» ACTION ITEM
Skip the pictures, and retype the data below in full, exactly.

» RECORD EXCERPTS
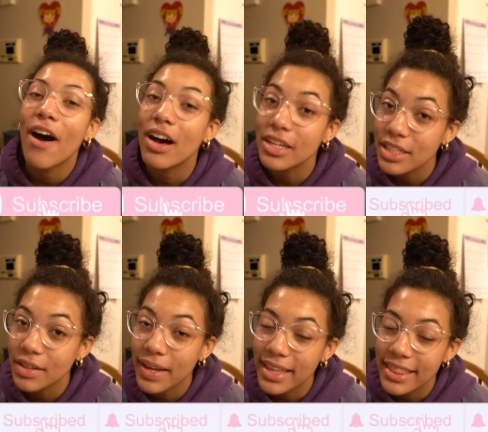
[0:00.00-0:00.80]

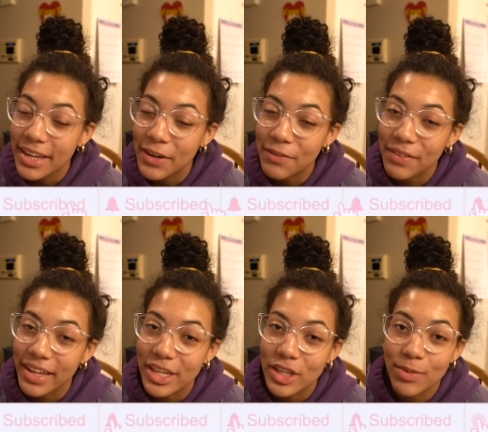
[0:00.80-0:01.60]
Also, hit that
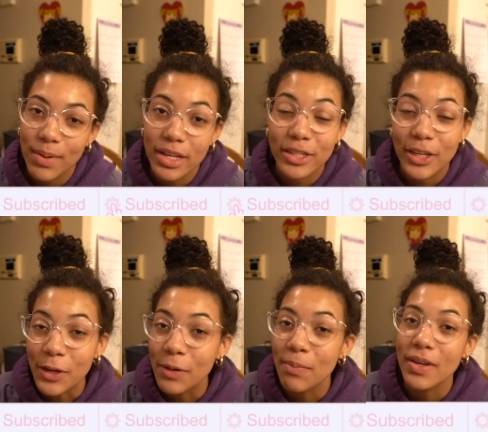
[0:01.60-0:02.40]
notifications bell so
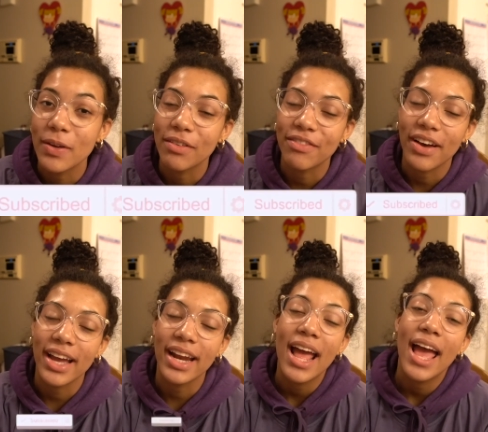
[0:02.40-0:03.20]
you can be
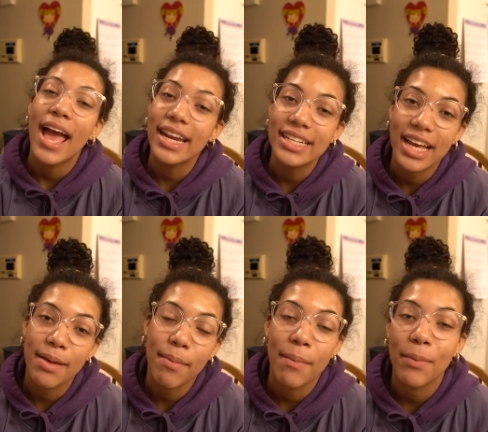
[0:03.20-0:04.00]
notified
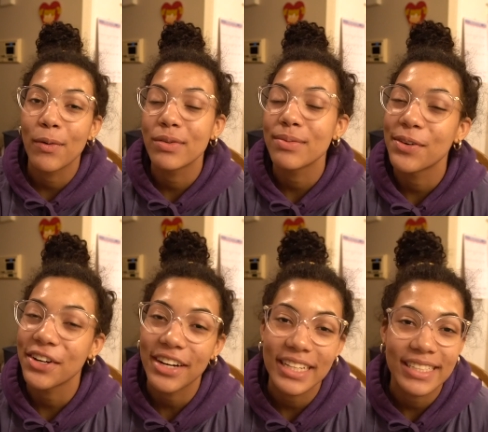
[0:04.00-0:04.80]
anytime I post more
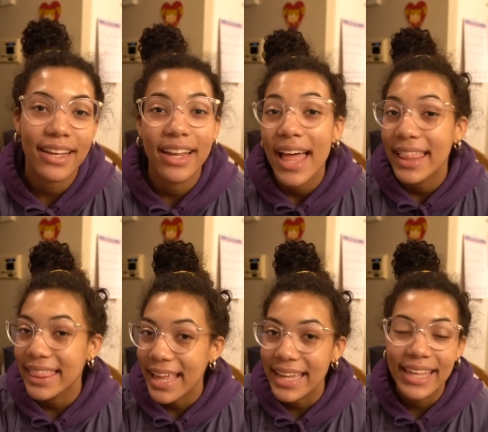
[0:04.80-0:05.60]
content
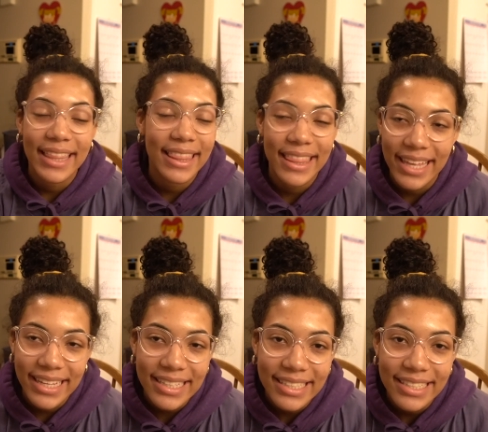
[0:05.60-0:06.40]
like
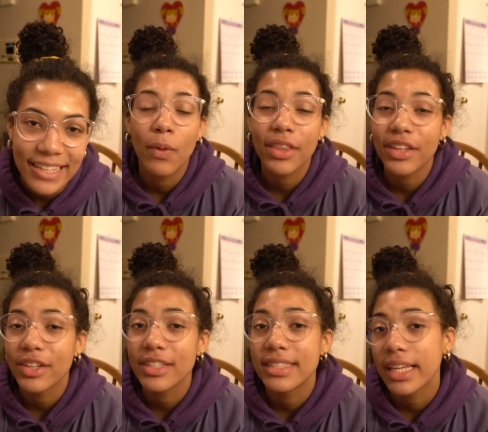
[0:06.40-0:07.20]
this. Whether
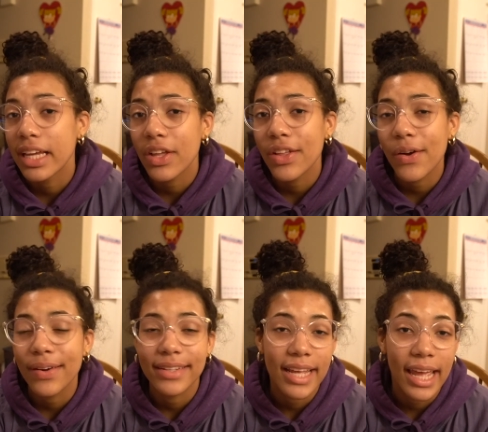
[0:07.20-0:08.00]
you're single
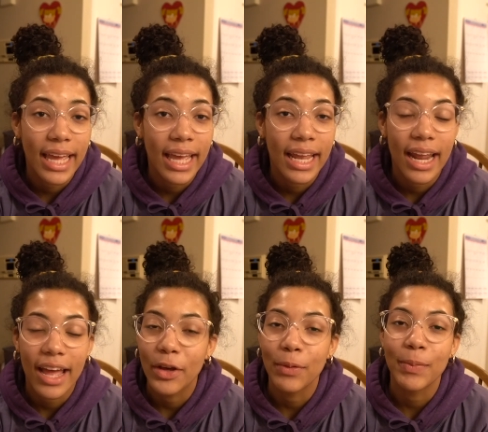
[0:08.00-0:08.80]
or taken, I
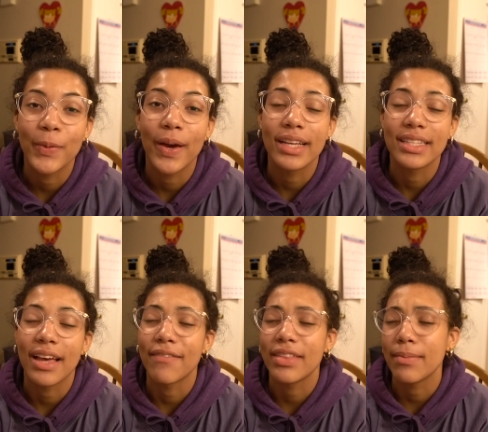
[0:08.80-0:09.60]
hope you guys
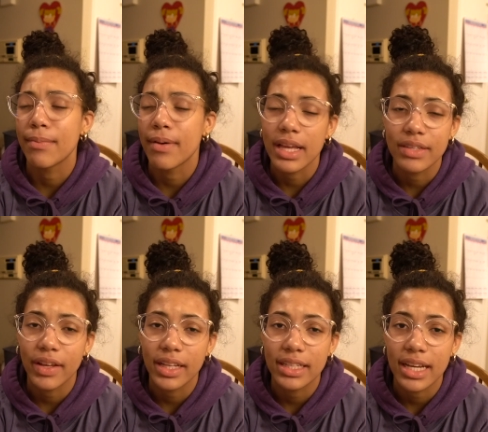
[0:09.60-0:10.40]
have the best
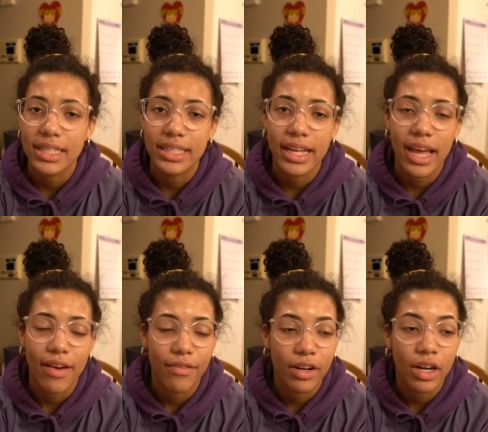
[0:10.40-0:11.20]
Valentine's Day
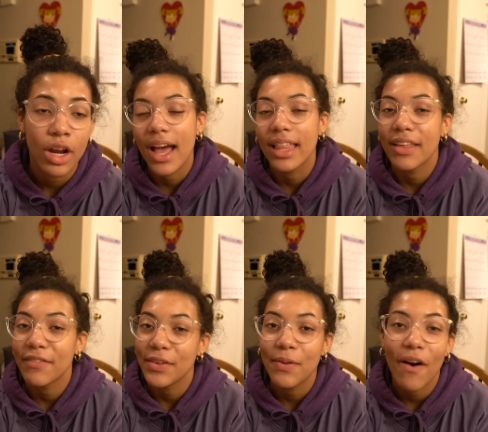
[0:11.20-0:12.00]
ever. I love
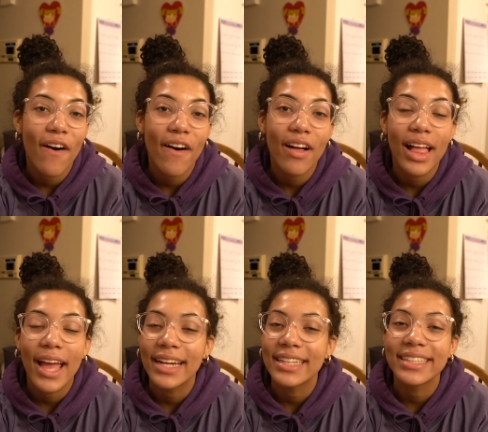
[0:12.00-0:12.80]
you all
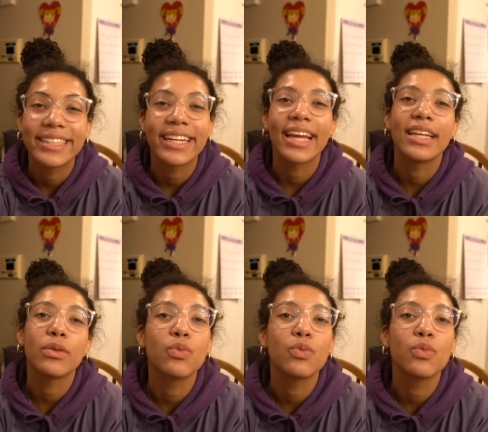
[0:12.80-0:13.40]
and good night.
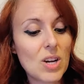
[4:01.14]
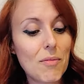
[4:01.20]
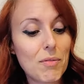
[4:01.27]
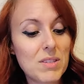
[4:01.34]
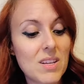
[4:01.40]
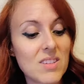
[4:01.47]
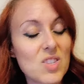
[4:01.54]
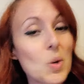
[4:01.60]

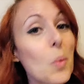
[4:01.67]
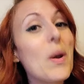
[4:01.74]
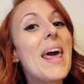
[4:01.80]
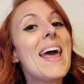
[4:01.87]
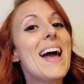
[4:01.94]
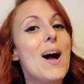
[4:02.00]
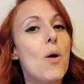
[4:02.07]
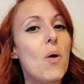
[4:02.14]
Jefferson. So
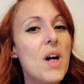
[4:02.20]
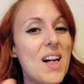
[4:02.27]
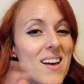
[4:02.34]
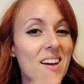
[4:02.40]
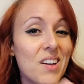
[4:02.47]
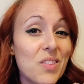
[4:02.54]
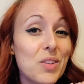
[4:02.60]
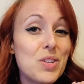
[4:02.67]
now
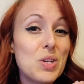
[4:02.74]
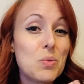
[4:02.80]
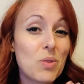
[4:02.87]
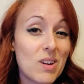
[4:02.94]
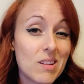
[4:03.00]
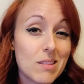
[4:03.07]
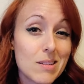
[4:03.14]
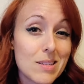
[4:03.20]
the two
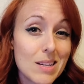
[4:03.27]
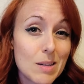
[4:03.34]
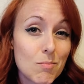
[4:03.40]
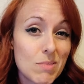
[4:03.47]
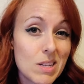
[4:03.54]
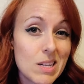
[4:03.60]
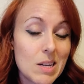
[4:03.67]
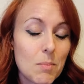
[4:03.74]
were on the same
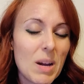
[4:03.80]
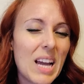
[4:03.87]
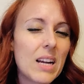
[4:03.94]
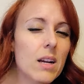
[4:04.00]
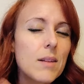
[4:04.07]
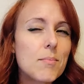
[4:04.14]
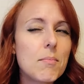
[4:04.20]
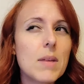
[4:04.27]
team. I
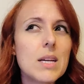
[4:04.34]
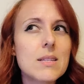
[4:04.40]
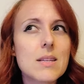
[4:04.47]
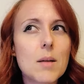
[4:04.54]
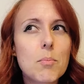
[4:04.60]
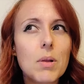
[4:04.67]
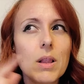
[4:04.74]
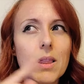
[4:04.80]
could mess
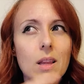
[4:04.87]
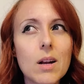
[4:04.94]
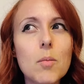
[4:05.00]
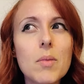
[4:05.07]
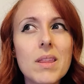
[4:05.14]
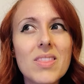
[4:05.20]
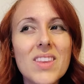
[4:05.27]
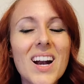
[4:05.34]
up a little
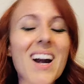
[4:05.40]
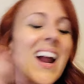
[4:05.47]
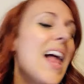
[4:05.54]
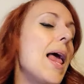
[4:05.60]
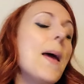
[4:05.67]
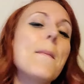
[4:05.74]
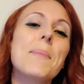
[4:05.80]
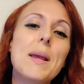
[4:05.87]
bit there.
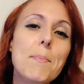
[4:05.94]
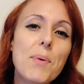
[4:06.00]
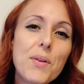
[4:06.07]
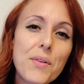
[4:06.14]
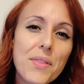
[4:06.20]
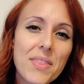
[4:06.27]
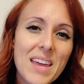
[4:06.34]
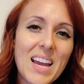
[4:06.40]

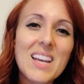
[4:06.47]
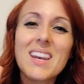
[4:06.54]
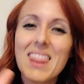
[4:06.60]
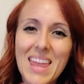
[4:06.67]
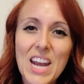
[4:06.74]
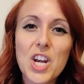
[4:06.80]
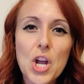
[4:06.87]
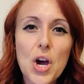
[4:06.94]
People
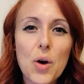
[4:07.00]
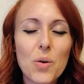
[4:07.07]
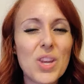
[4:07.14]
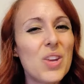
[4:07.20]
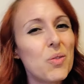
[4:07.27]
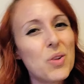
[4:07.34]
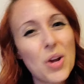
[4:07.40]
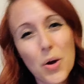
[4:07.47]
that know,
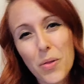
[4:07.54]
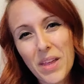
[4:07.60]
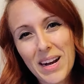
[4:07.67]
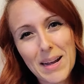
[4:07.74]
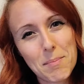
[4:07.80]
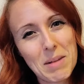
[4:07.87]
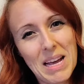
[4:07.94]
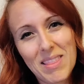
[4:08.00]
you know that
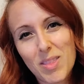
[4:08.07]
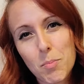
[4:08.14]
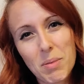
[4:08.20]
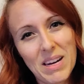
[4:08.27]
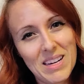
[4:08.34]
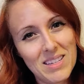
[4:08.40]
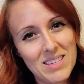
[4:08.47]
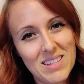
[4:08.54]
I'm not the
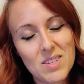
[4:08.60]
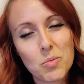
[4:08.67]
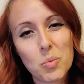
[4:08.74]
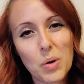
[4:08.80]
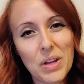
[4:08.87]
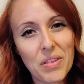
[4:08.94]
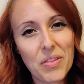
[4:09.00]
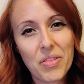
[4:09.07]
best
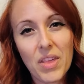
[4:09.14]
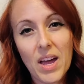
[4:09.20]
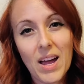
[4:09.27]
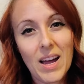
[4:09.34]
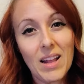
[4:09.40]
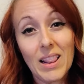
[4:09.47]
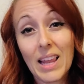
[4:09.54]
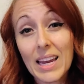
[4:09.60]
with
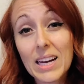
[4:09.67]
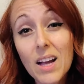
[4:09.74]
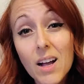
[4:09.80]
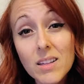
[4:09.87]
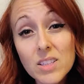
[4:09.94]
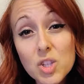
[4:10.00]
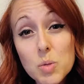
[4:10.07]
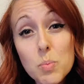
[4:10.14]
the like
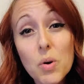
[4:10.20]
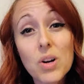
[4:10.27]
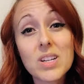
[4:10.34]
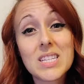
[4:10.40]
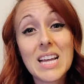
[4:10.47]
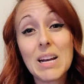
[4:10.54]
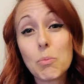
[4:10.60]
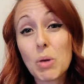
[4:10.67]
college
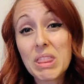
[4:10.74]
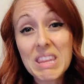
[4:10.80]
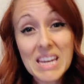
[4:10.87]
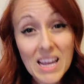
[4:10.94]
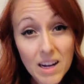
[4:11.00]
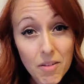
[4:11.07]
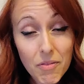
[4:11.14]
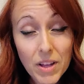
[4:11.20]
sports and with the
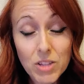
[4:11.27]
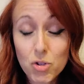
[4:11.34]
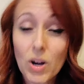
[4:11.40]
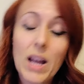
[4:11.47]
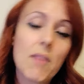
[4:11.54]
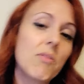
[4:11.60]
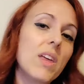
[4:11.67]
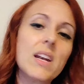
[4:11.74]
NFL
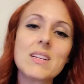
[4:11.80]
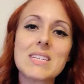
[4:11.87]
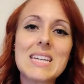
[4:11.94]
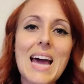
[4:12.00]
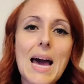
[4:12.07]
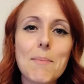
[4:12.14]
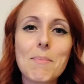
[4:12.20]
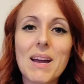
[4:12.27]
draft. That is
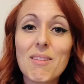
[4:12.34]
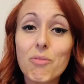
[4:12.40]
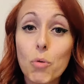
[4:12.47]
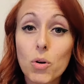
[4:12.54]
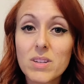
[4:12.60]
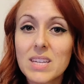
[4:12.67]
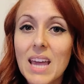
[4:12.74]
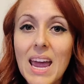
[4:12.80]
not my
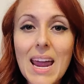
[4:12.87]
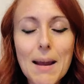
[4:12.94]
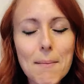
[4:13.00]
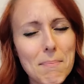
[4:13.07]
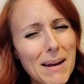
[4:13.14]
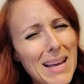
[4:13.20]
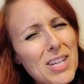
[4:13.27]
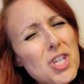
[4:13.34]
forte,
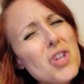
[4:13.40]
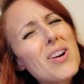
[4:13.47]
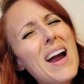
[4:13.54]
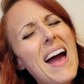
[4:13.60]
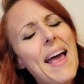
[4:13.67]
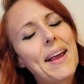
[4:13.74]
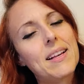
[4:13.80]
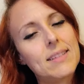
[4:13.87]
but I
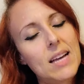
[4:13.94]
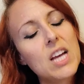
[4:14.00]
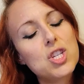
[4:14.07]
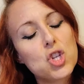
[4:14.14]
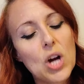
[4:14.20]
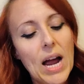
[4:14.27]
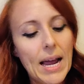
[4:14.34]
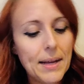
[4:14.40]

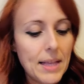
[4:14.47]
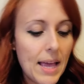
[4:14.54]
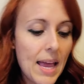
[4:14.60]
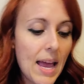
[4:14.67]
try.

» TASK SOLUTION
[0:00.00-0:00.80]

[0:00.80-0:01.60]
Also, hit that
[0:01.60-0:02.40]
notifications bell so
[0:02.40-0:03.20]
you can be
[0:03.20-0:04.00]
notified
[0:04.00-0:04.80]
anytime I post more
[0:04.80-0:05.60]
content
[0:05.60-0:06.40]
like
[0:06.40-0:07.20]
this. Whether
[0:07.20-0:08.00]
you're single
[0:08.00-0:08.80]
or taken, I
[0:08.80-0:09.60]
hope you guys
[0:09.60-0:10.40]
have the best
[0:10.40-0:11.20]
Valentine's Day
[0:11.20-0:12.00]
ever. I love
[0:12.00-0:12.80]
you all
[0:12.80-0:13.40]
and good night.
[4:01.14]
[4:01.20]
[4:01.27]
[4:01.34]
[4:01.40]
[4:01.47]
[4:01.54]
[4:01.60]

[4:01.67]
[4:01.74]
[4:01.80]
[4:01.87]
[4:01.94]
[4:02.00]
[4:02.07]
[4:02.14]
Jefferson. So
[4:02.20]
[4:02.27]
[4:02.34]
[4:02.40]
[4:02.47]
[4:02.54]
[4:02.60]
[4:02.67]
now
[4:02.74]
[4:02.80]
[4:02.87]
[4:02.94]
[4:03.00]
[4:03.07]
[4:03.14]
[4:03.20]
the two
[4:03.27]
[4:03.34]
[4:03.40]
[4:03.47]
[4:03.54]
[4:03.60]
[4:03.67]
[4:03.74]
were on the same
[4:03.80]
[4:03.87]
[4:03.94]
[4:04.00]
[4:04.07]
[4:04.14]
[4:04.20]
[4:04.27]
team. I
[4:04.34]
[4:04.40]
[4:04.47]
[4:04.54]
[4:04.60]
[4:04.67]
[4:04.74]
[4:04.80]
could mess
[4:04.87]
[4:04.94]
[4:05.00]
[4:05.07]
[4:05.14]
[4:05.20]
[4:05.27]
[4:05.34]
up a little
[4:05.40]
[4:05.47]
[4:05.54]
[4:05.60]
[4:05.67]
[4:05.74]
[4:05.80]
[4:05.87]
bit there.
[4:05.94]
[4:06.00]
[4:06.07]
[4:06.14]
[4:06.20]
[4:06.27]
[4:06.34]
[4:06.40]

[4:06.47]
[4:06.54]
[4:06.60]
[4:06.67]
[4:06.74]
[4:06.80]
[4:06.87]
[4:06.94]
People
[4:07.00]
[4:07.07]
[4:07.14]
[4:07.20]
[4:07.27]
[4:07.34]
[4:07.40]
[4:07.47]
that know,
[4:07.54]
[4:07.60]
[4:07.67]
[4:07.74]
[4:07.80]
[4:07.87]
[4:07.94]
[4:08.00]
you know that
[4:08.07]
[4:08.14]
[4:08.20]
[4:08.27]
[4:08.34]
[4:08.40]
[4:08.47]
[4:08.54]
I'm not the
[4:08.60]
[4:08.67]
[4:08.74]
[4:08.80]
[4:08.87]
[4:08.94]
[4:09.00]
[4:09.07]
best
[4:09.14]
[4:09.20]
[4:09.27]
[4:09.34]
[4:09.40]
[4:09.47]
[4:09.54]
[4:09.60]
with
[4:09.67]
[4:09.74]
[4:09.80]
[4:09.87]
[4:09.94]
[4:10.00]
[4:10.07]
[4:10.14]
the like
[4:10.20]
[4:10.27]
[4:10.34]
[4:10.40]
[4:10.47]
[4:10.54]
[4:10.60]
[4:10.67]
college
[4:10.74]
[4:10.80]
[4:10.87]
[4:10.94]
[4:11.00]
[4:11.07]
[4:11.14]
[4:11.20]
sports and with the
[4:11.27]
[4:11.34]
[4:11.40]
[4:11.47]
[4:11.54]
[4:11.60]
[4:11.67]
[4:11.74]
NFL
[4:11.80]
[4:11.87]
[4:11.94]
[4:12.00]
[4:12.07]
[4:12.14]
[4:12.20]
[4:12.27]
draft. That is
[4:12.34]
[4:12.40]
[4:12.47]
[4:12.54]
[4:12.60]
[4:12.67]
[4:12.74]
[4:12.80]
not my
[4:12.87]
[4:12.94]
[4:13.00]
[4:13.07]
[4:13.14]
[4:13.20]
[4:13.27]
[4:13.34]
forte,
[4:13.40]
[4:13.47]
[4:13.54]
[4:13.60]
[4:13.67]
[4:13.74]
[4:13.80]
[4:13.87]
but I
[4:13.94]
[4:14.00]
[4:14.07]
[4:14.14]
[4:14.20]
[4:14.27]
[4:14.34]
[4:14.40]

[4:14.47]
[4:14.54]
[4:14.60]
[4:14.67]
try.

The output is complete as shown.